We spend a lot of time in our churches and spiritual communities trying to make sure that things are done the way we like. We spend a lot of time trying to control how things are done. We get angry when we do not get our way. We threaten to leave if our voice is not heard. We fuss and fight and gripe and complain. We do everything within our power to make sure church life goes according to our plans. In the process we create unrest, weaken the harmony of the church, and destroy the unity of Christ’s Body.

It is not supposed to be this way. Church is not supposed to be this difficult. We can do better. The solution is really much simpler than we might think. It starts with what Paul said, “Value others above yourselves.”

Tom
© Copyright 2014 Tom Norvell. All rights reserved.

Make My Joy Complete

Vol. 17 No. 44 | November 3, 2014

6700“Make my joy complete.” Those are Paul’s words in Philippians 2:2. He follows it with an explanation on how to make it happen. “By being like-minded, having the same love, being one in spirit and of one mind.” His desire was unity.

Jesus prayed for the same thing shortly before He went to the cross,

“My prayer is not for them alone. I pray also for those who will believe in me through their message, that all of them may be one, Father, just as you are in me and I am in you. May they also be in us so that the world may believe that you have sent me. I have given them the glory that you gave me, that they may be one as we are one — I in them and you in me—so that they may be brought to complete unity. Then the world will know that you sent me and have loved them even as you have loved me. (John 17:20-23, NIV)
Complete joy comes from being united in love, spirit and purpose.
You see it when a team wins a championship. We saw last week when the San Francisco Giants won their third World Series in the last five years. The pitching staff did their job. The fielders did their job. The batters did their job. The coaching staff did their job. The fans did their job. By working together, by being like-minded, by being united in spirit they win championships, and they experience complete joy.
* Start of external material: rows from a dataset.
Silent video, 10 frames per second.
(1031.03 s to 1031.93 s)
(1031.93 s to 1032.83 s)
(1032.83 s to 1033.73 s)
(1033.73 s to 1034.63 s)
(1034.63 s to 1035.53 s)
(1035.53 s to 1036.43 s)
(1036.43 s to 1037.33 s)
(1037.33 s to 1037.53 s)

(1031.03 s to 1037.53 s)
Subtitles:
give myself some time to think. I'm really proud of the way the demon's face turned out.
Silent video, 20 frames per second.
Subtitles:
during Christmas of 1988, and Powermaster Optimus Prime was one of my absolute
You see it during a wedding reception. The bride and the groom were united in their decision to be married. The very language in the ceremony describes the oneness and union of hearts and spirits of the couple. The cooperation of both sets of parents, brothers and sisters, members of the wedding party, caterers, and all involved make the event a celebration of complete joy.
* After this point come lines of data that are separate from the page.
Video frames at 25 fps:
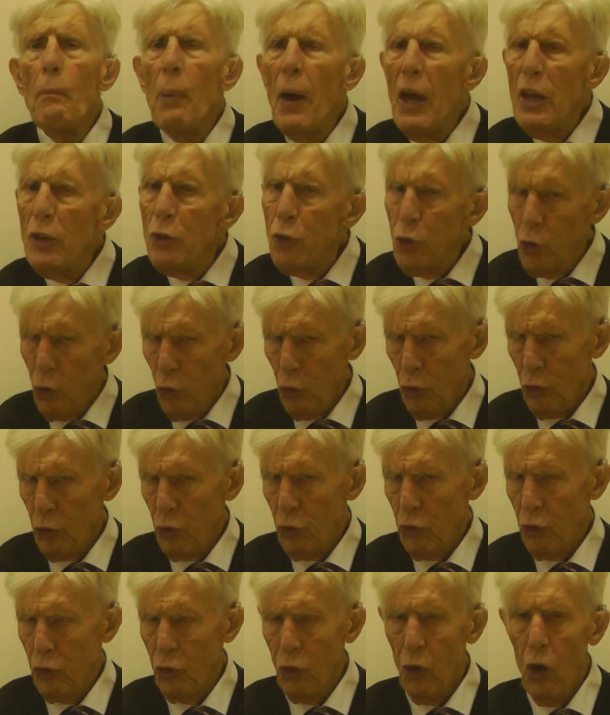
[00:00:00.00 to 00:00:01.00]

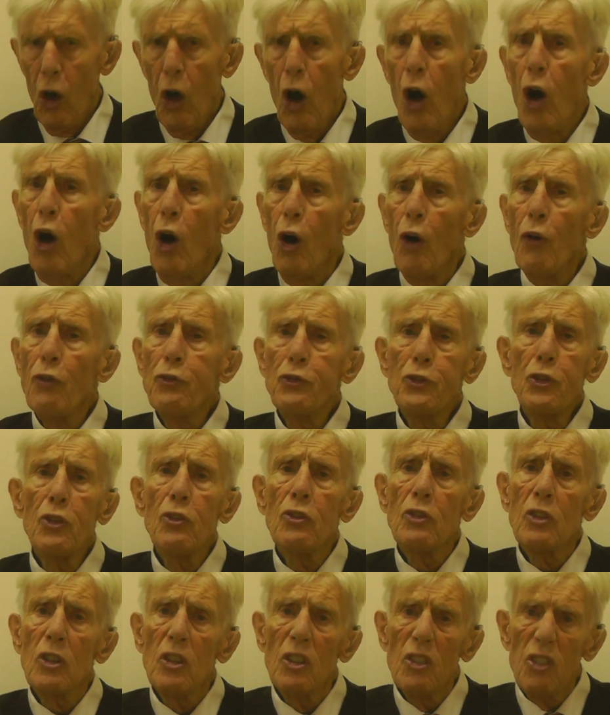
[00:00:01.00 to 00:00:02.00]
patients are
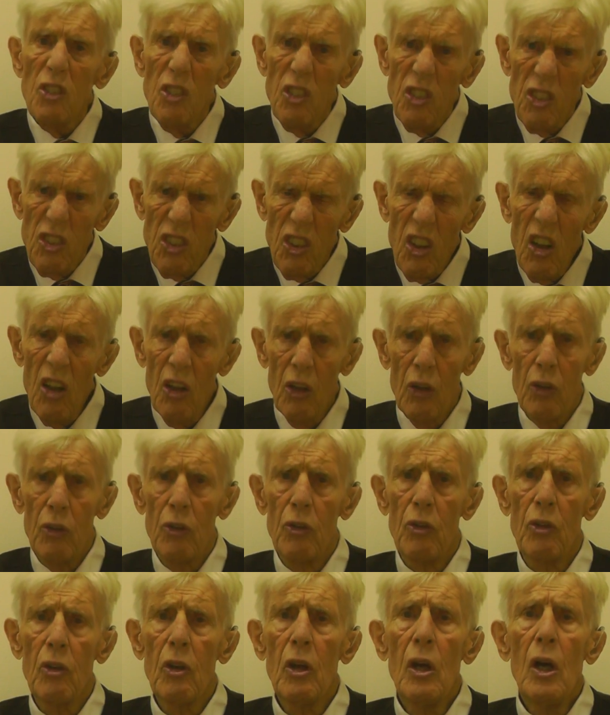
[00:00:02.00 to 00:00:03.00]
often
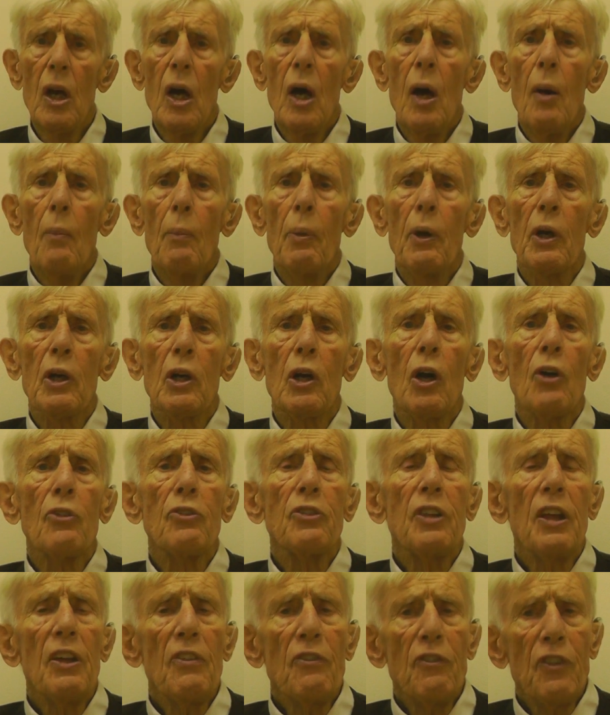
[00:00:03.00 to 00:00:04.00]
concerned
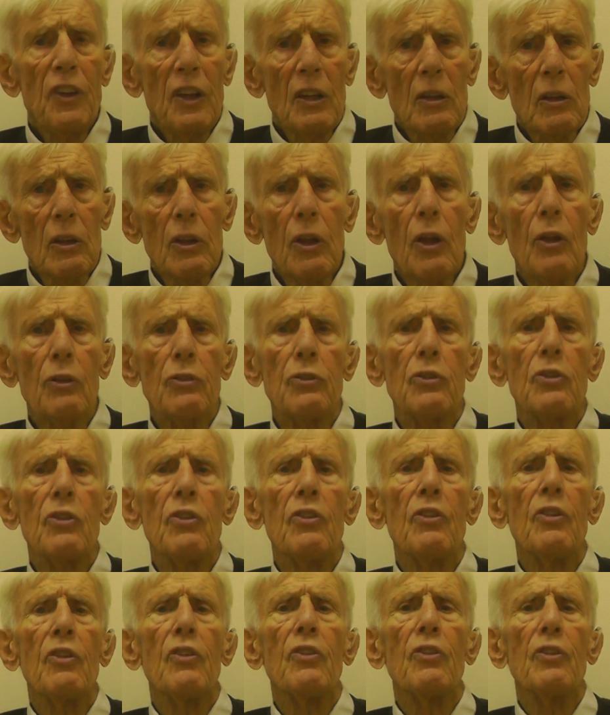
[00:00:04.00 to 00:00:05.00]
because they feel that
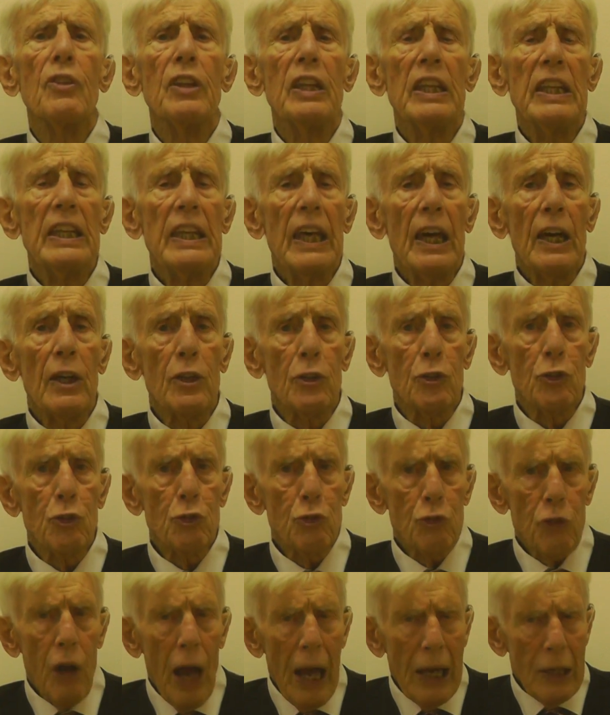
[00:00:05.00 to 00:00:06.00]
the
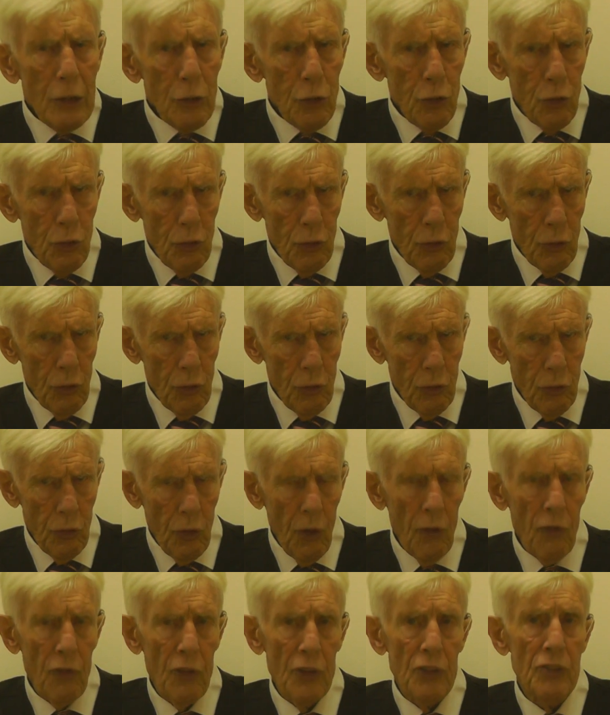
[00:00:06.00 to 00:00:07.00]
extractions
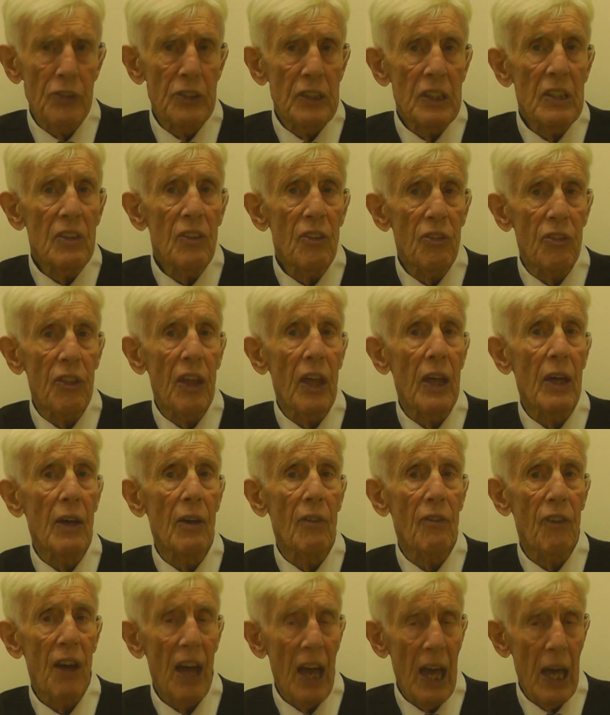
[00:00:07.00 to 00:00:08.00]
of the teeth they
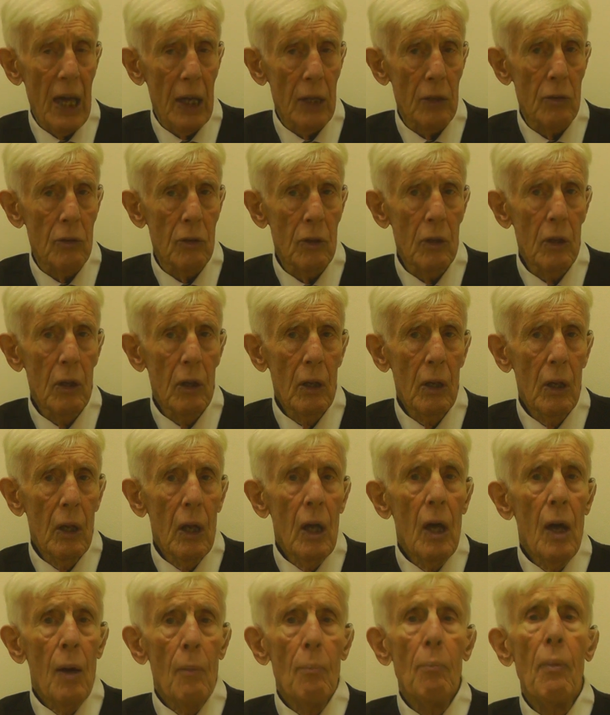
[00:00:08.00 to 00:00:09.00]
have had
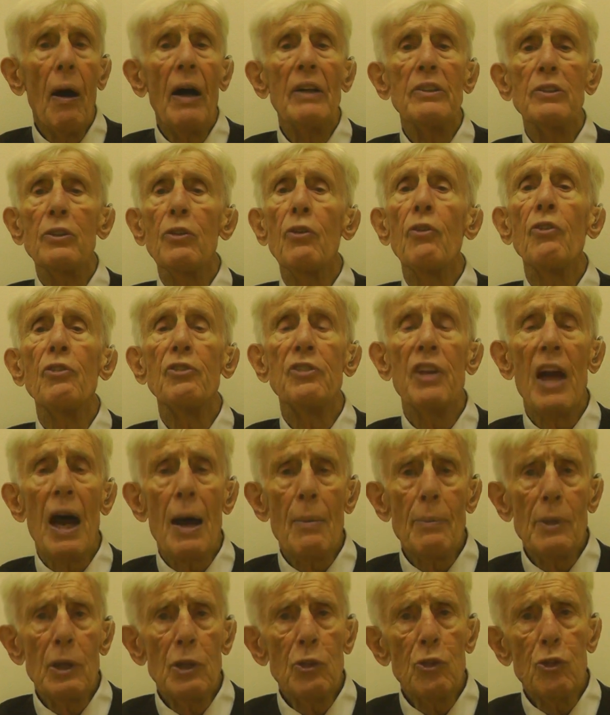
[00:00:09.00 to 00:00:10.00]
might have
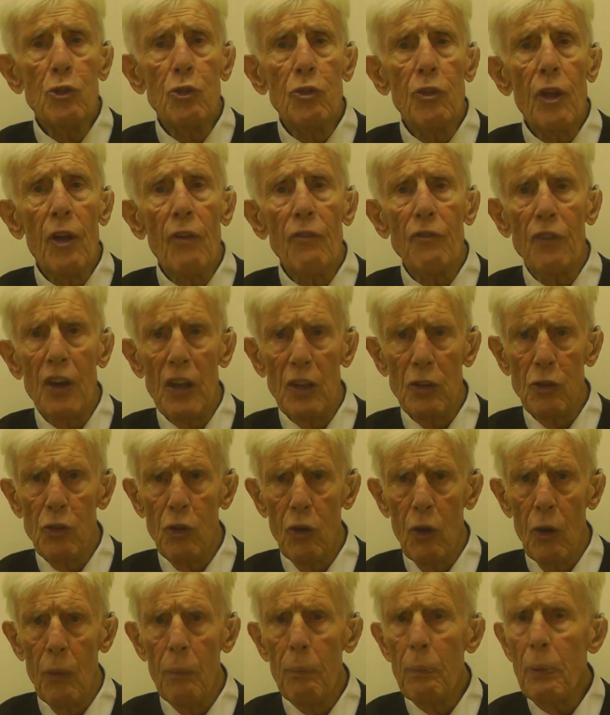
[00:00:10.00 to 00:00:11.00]
damaged their
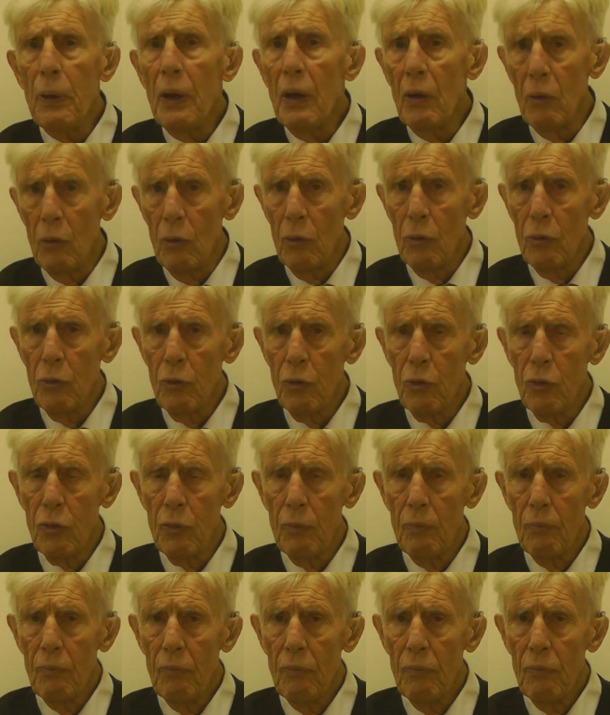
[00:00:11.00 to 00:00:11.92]
facial appearance.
You see it when a life is transformed from the self-love to self-surrender. Everyone who has ever had a part in teaching, encouraging, nurturing, and praying for the new created one are rejoicing with complete joy because all involved have been like-minded, having the same love, and one in spirit and mind.

Paul was writing to a church when he suggested that they make his joy complete by being like-minded, having the same love, being one in spirit and of one mind. His desire, his dream, his hope was that the Philippian church would make his joy complete by experiencing and displaying true unity.

What could we accomplish if we, God’s people, were like-minded, if we had the same love and were one in spirit and mind? How many lives could be transformed? How many marriages could be saved? How many children could grow up in homes filled with love? How many churches would be reaching more people and impacting their communities? How often could we bring and experience complete joy if we would “be like-minded, have the same love, become one in spirit and of one mind.”

Paul had confidence that unity in the Body was possible. Let’s try. Let there be unity and harmony in our lifetime. Let us experience complete joy.